The controversy around Planned Parenthood has recently brought the issue of abortion back into the news, and it seems like the right time to take a hard look at public opinion polling.
Recently, governor and presidential nominee John Kasich signed a bill into law, which, in effect, defunds Ohio’s Planned Parenthood. The result of this was made clear by CNN’s Tom Kludt and Cassie Spodak in their Feb. 22 report, which states, “The law will prevent more than $1 million in funding from the state health department from going to the nonprofit to fund programs such as HIV testing, health screenings and prevention of violence against women.”

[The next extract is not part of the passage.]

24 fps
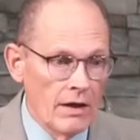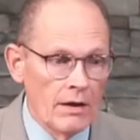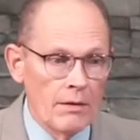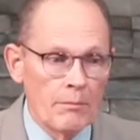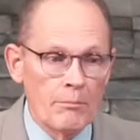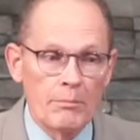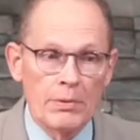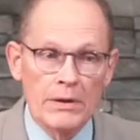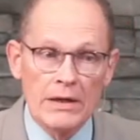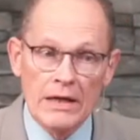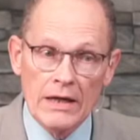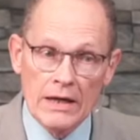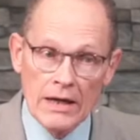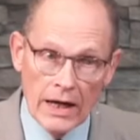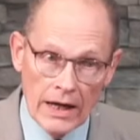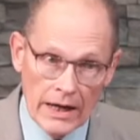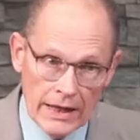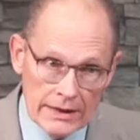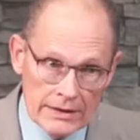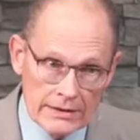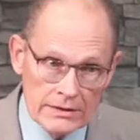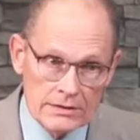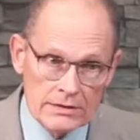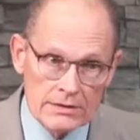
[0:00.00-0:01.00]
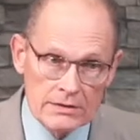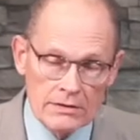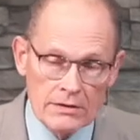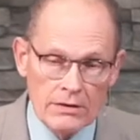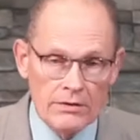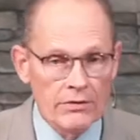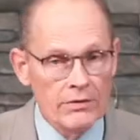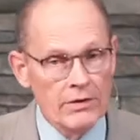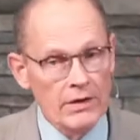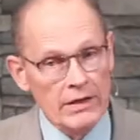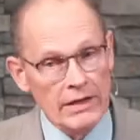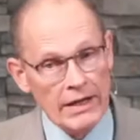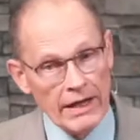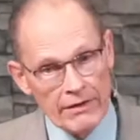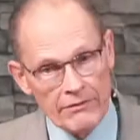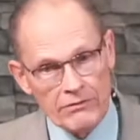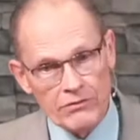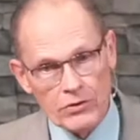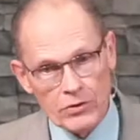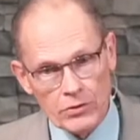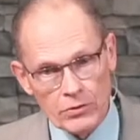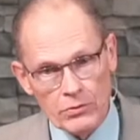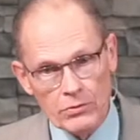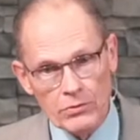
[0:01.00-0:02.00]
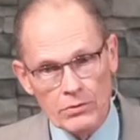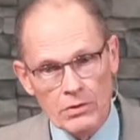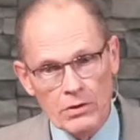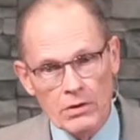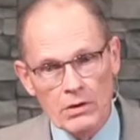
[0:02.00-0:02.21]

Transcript: because the nephew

When Texas cut Planned Parenthood and others from its payroll, the consequence was that, between 2011 and 2014, the number of births covered by Medicaid climbed 27 percent, according to a new study in the New England Journal of Medicine. According to the Guttmacher Institute, having a baby is estimated to cost $8,000 -– this includes things like prenatal care, labor and delivery. Planned Parenthood is one of the organizations helping people with these choices.
People who get pregnant who do not want children at a specific point in time might not have $8,000 lying around that they can spend on having a baby. This will plunge the new parent or parents into debt, therefore making them unable to give their child the best life possible.
Parents should be able to choose based on their own plans, their social and economic situation, and any other facet their life, whether they want to bring a child to this world or not. It would be one thing if Republicans were only fighting to make abortions illegal, but what they are doing is endangering the health of millions of women in the U.S.
As seen above, Planned Parenthood and its fellow clinics are not only there to conduct abortions, but for health screenings and prevention of violence against women. People like Kasich are endangering women who have been abused. One might say that a growing birth rate is good. This may be true on the surface, yet when we plunge into the matter we see that this does not hold water.
This all began with the Center for Medical Progress releasing what they alleged was footage of Planned Parenthood officials discussing the sale of fetal tissue.
Just recently a grand jury declined to indict anyone from Planned Parenthood of the Gulf Coast — the initial target of the investigation. Not only did the jury not indict Planned Parenthood, it did indict the director of the Center for Medical Progress, David Daleiden, and his associate, Sandra S. Merritt, for criminal felony charges of tampering with a government record. Both have pleaded not guilty.
According to the New York Times, Judge William H. Orrick issued a preliminary injunction ordering abortion opponents not to release videos they had secretly made at meetings of abortion providers, and he added that, “the opponents’ claims that such organizations were illegally selling fetal tissue were baseless.”
This backs those that argue that Planned Parenthood was never illegally selling fetal tissue, and, therefore, is a definite blow for the anti-abortion camp.
Much of this debate has been clouded by emotions and values. Let us take a step back and look at the data. Gallup, a prominent polling service, reported on May 29, 2015 that Americans are 50 percent pro-choice. This marks the first time in seven years that pro-choice matched the pro-life movement in American opinion polling. With safer practices, Roe v. Wade and the stigma being somewhat reduced over the last 20 years, public opinion has clearly shifted in favor of abortion.
“I believe abortion should be legal because women should have the right to choose what they do with their own bodies,” said Brianna Tweed, a freshman.
Other students are more conflicted with the debate.
A male student named Chis Brizen, a senior, described himself as a pro-lifer and supports the defunding of Planned Parenthood as an institution. He does not think that the other services that Planned Parenthood provides are big enough to be mitigating factors.
“I am very torn between my opinions,” said freshman student Marina Ciniglio. “I know for myself, I could never have an abortion just because I can never do it emotionally. However, I feel it is not my place to tell someone that they cannot have one. My religion taught me it was wrong but I don’t see a problem with it.”